About this exercise
Where a picture appears, skip it and copy everything else in the listing exactly.

Task inputs
· · ·

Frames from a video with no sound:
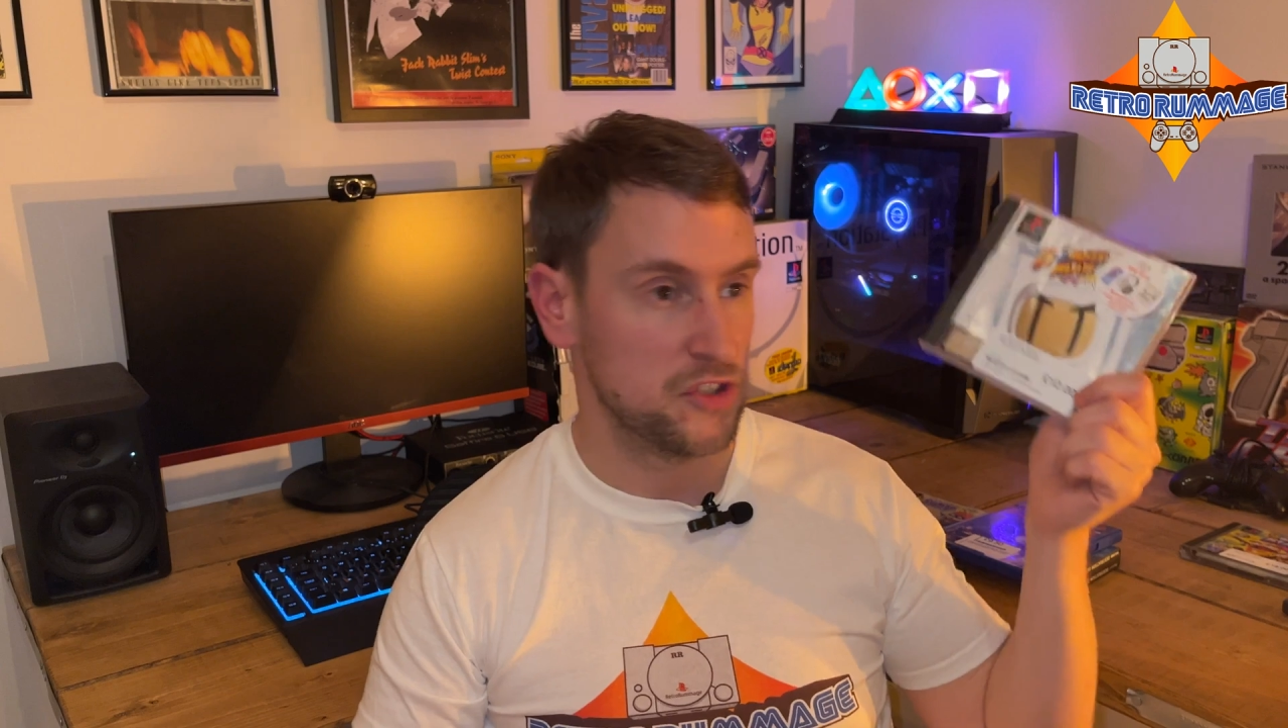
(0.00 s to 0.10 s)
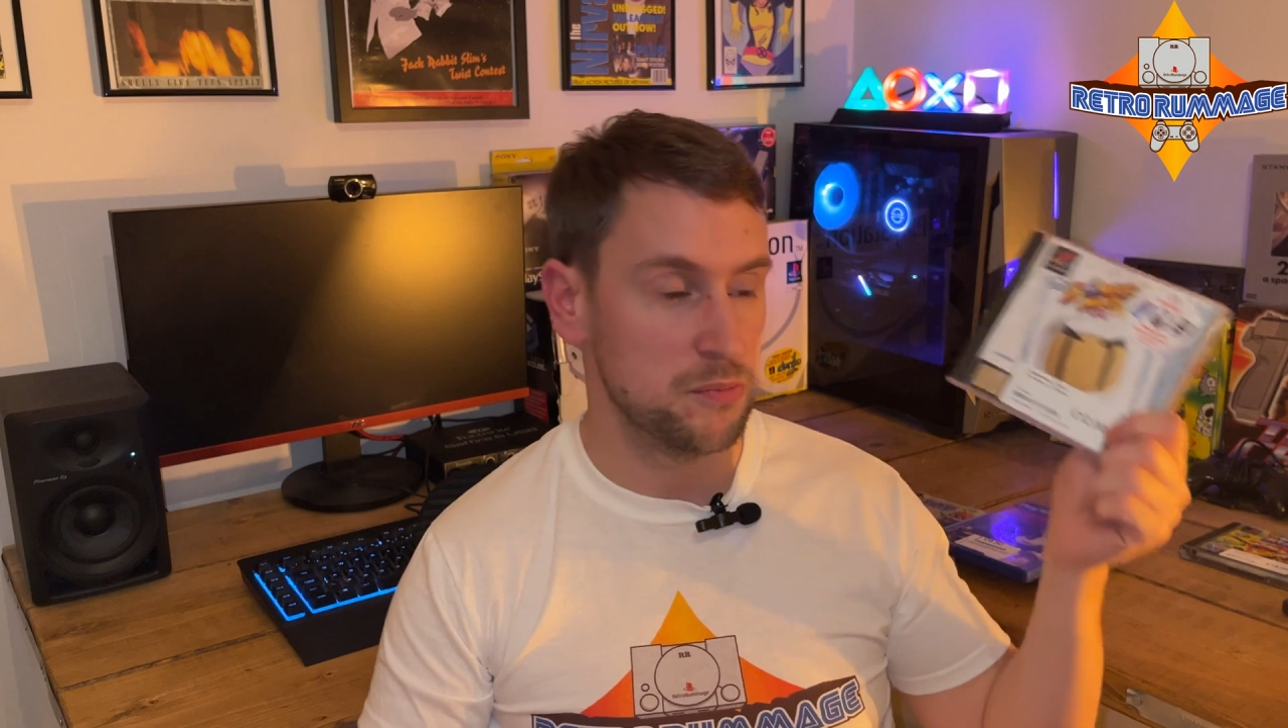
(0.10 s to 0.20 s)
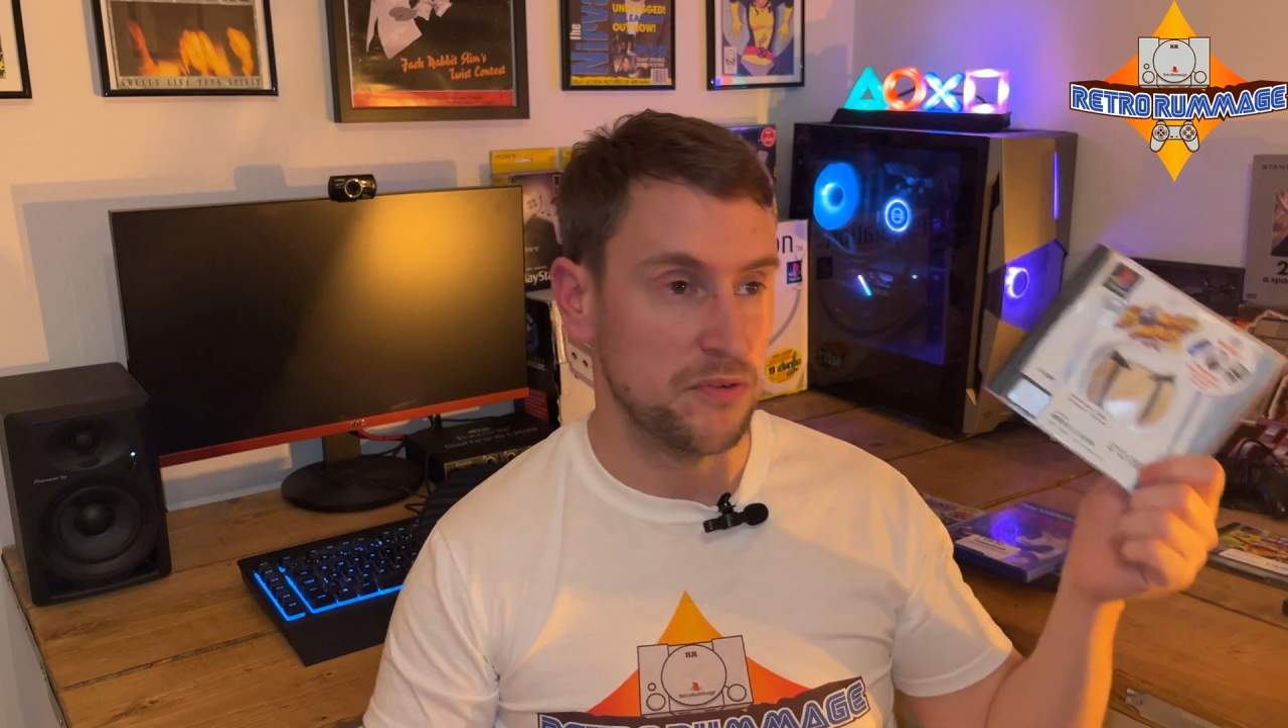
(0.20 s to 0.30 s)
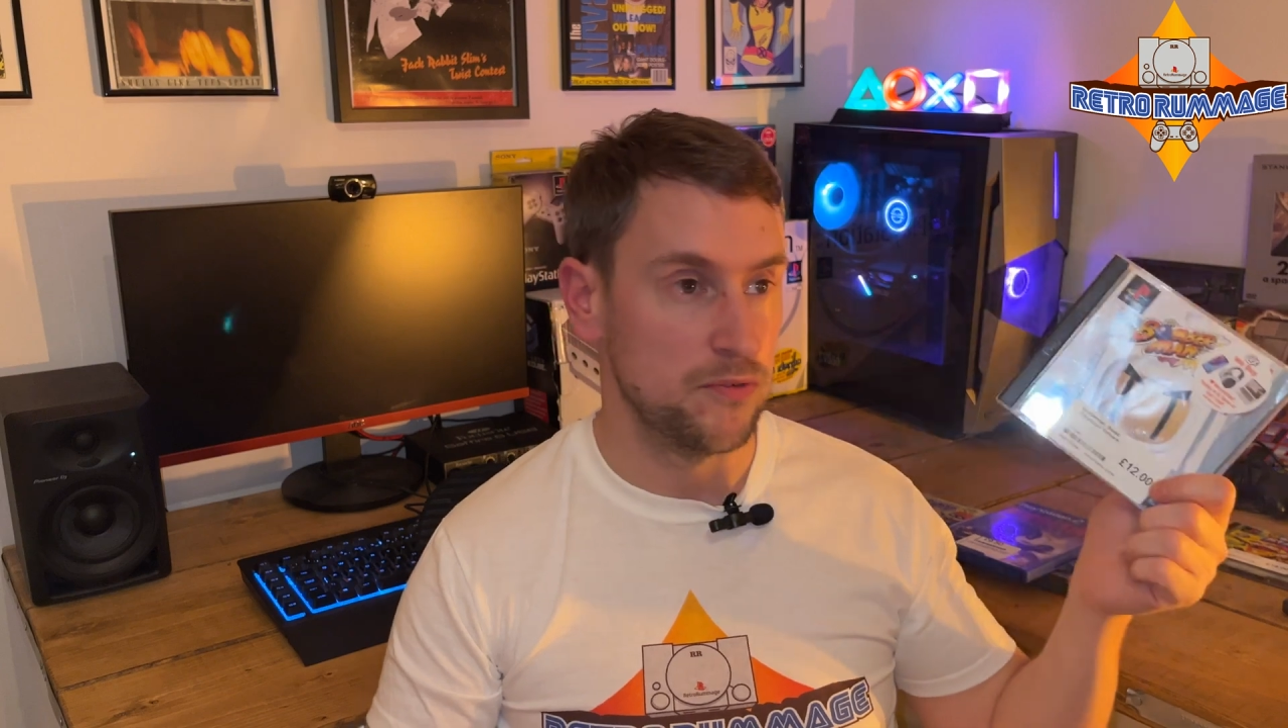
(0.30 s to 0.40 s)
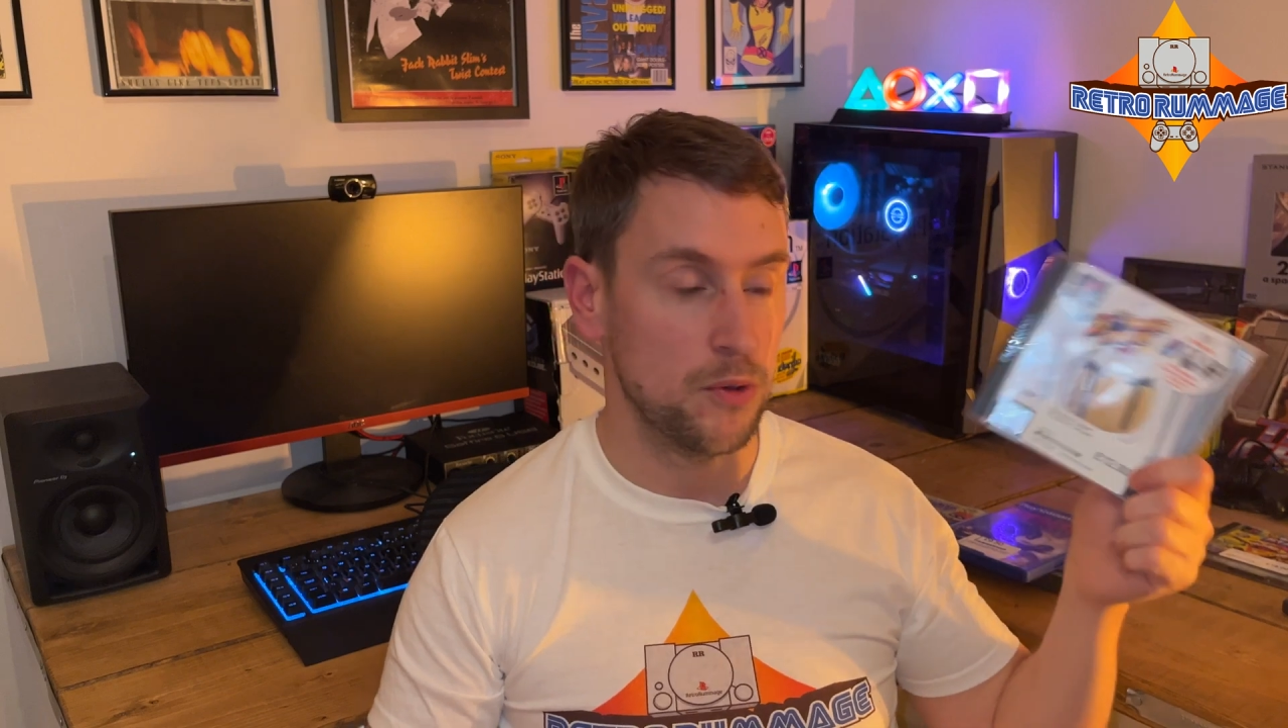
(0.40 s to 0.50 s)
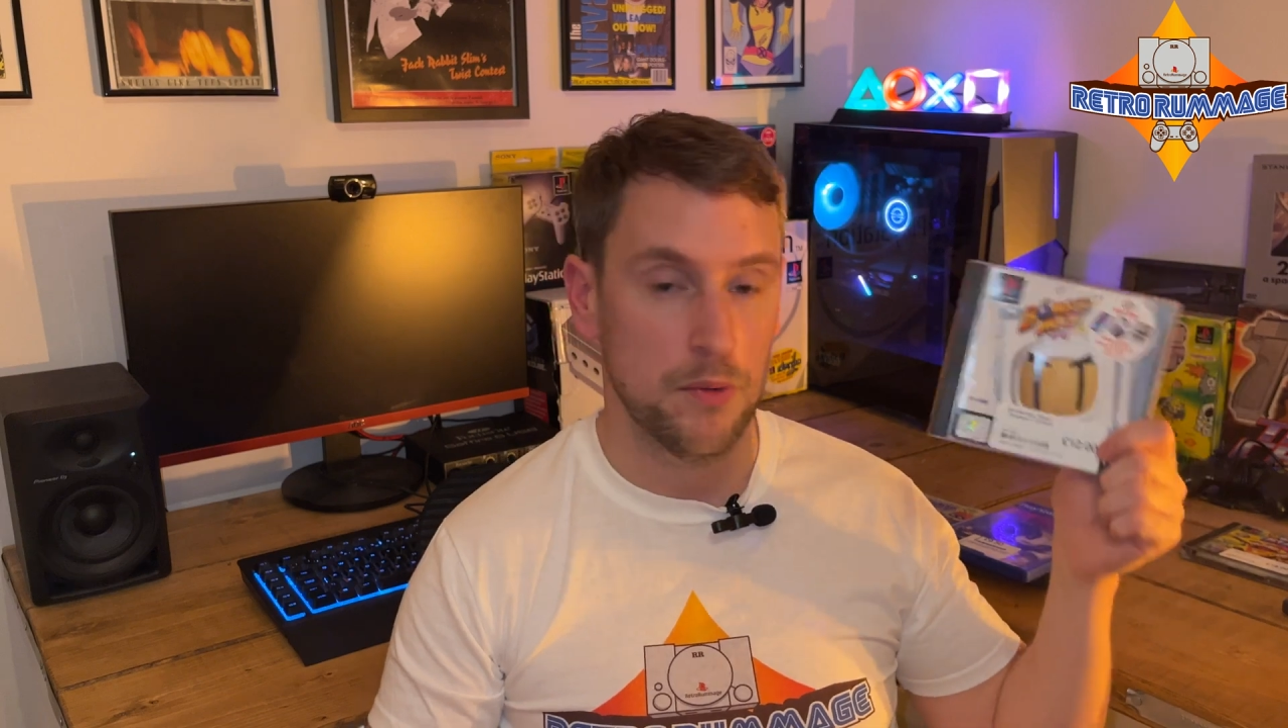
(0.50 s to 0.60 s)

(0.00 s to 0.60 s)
mentioned before,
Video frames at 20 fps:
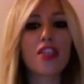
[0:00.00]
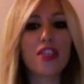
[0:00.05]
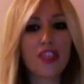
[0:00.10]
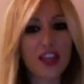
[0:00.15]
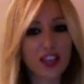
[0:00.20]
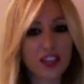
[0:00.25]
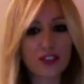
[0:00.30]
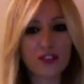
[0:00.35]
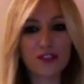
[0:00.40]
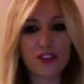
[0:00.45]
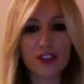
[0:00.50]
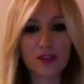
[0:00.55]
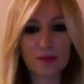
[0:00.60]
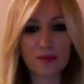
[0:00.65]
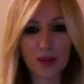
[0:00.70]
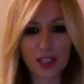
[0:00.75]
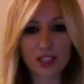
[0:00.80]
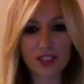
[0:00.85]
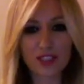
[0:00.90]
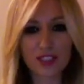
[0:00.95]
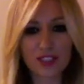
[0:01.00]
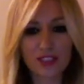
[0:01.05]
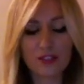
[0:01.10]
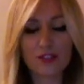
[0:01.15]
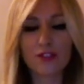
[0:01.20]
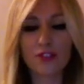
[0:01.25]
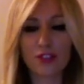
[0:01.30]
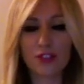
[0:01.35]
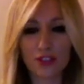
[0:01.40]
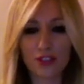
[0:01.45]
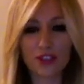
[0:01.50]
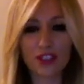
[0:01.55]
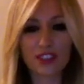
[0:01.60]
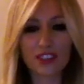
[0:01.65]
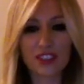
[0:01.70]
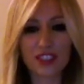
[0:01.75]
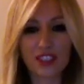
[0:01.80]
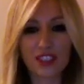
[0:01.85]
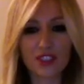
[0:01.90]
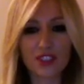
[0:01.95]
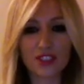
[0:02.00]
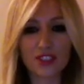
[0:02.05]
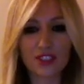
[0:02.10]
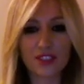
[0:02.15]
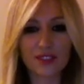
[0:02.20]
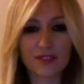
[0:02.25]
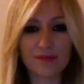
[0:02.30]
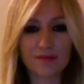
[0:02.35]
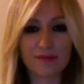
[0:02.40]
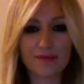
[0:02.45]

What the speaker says: Thank you very much for your attention.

· · ·

Reply
Frames from a video with no sound:
(0.00 s to 0.10 s)
(0.10 s to 0.20 s)
(0.20 s to 0.30 s)
(0.30 s to 0.40 s)
(0.40 s to 0.50 s)
(0.50 s to 0.60 s)

(0.00 s to 0.60 s)
mentioned before,
Video frames at 20 fps:
[0:00.00]
[0:00.05]
[0:00.10]
[0:00.15]
[0:00.20]
[0:00.25]
[0:00.30]
[0:00.35]
[0:00.40]
[0:00.45]
[0:00.50]
[0:00.55]
[0:00.60]
[0:00.65]
[0:00.70]
[0:00.75]
[0:00.80]
[0:00.85]
[0:00.90]
[0:00.95]
[0:01.00]
[0:01.05]
[0:01.10]
[0:01.15]
[0:01.20]
[0:01.25]
[0:01.30]
[0:01.35]
[0:01.40]
[0:01.45]
[0:01.50]
[0:01.55]
[0:01.60]
[0:01.65]
[0:01.70]
[0:01.75]
[0:01.80]
[0:01.85]
[0:01.90]
[0:01.95]
[0:02.00]
[0:02.05]
[0:02.10]
[0:02.15]
[0:02.20]
[0:02.25]
[0:02.30]
[0:02.35]
[0:02.40]
[0:02.45]

What the speaker says: Thank you very much for your attention.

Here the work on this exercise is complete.